──────── Data to use ────────
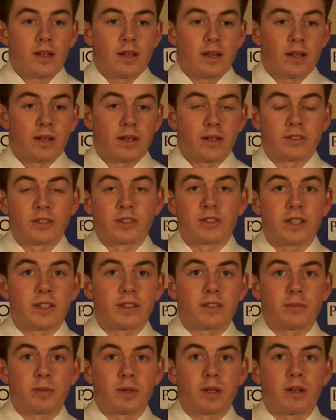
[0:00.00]
and they just
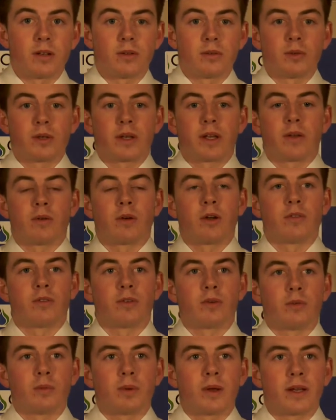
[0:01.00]
said to me, look, we'll get you
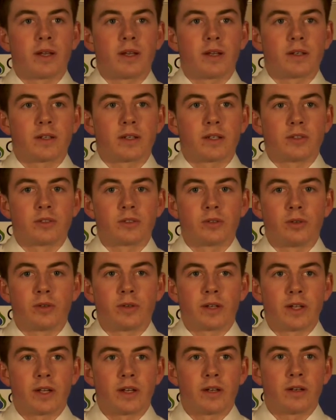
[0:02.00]
over, we'll play you, I'll get you
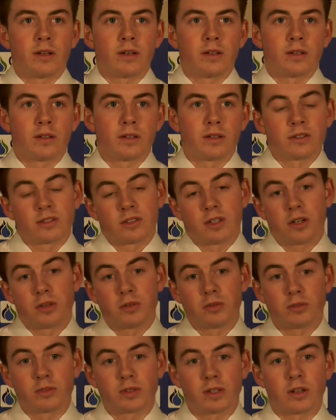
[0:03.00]
scoring again.
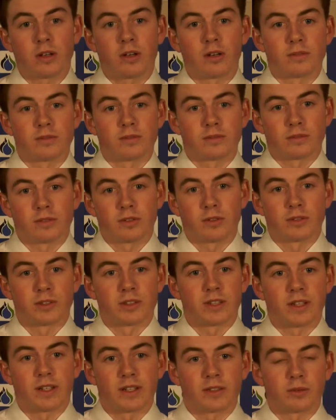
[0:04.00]
So I can't,
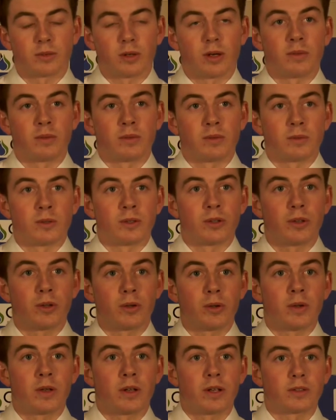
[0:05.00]
obviously that's what I want to
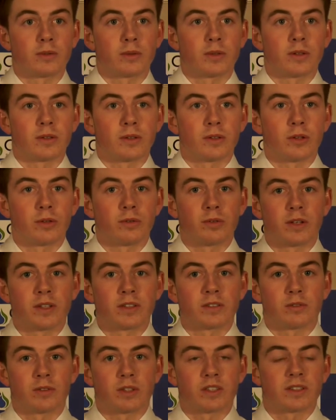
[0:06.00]
do. That's what I'm going to do for
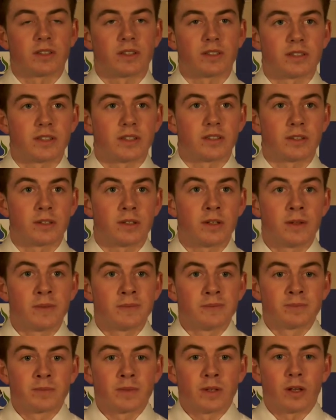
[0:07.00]
this rest of the season.
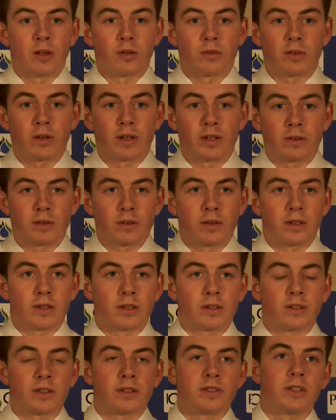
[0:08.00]
Hopefully
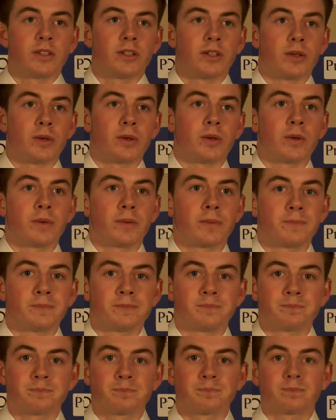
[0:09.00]
it can continue.
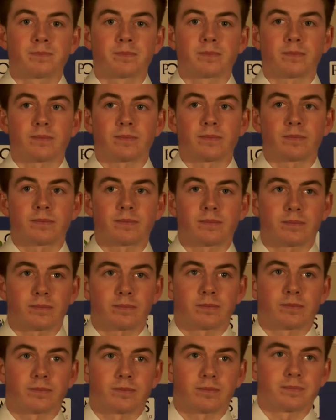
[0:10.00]
So
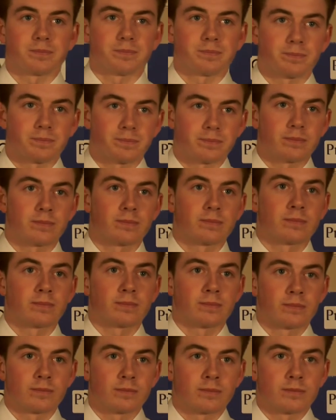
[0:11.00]
obviously after a
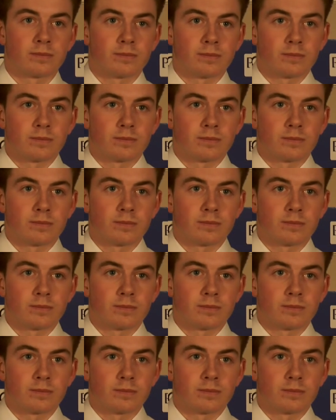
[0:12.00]
hat-trick today,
────────
- _The problem_
Copy every entry exactly; drop the pictures.

- _Exercise response_
[0:00.00]
and they just
[0:01.00]
said to me, look, we'll get you
[0:02.00]
over, we'll play you, I'll get you
[0:03.00]
scoring again.
[0:04.00]
So I can't,
[0:05.00]
obviously that's what I want to
[0:06.00]
do. That's what I'm going to do for
[0:07.00]
this rest of the season.
[0:08.00]
Hopefully
[0:09.00]
it can continue.
[0:10.00]
So
[0:11.00]
obviously after a
[0:12.00]
hat-trick today,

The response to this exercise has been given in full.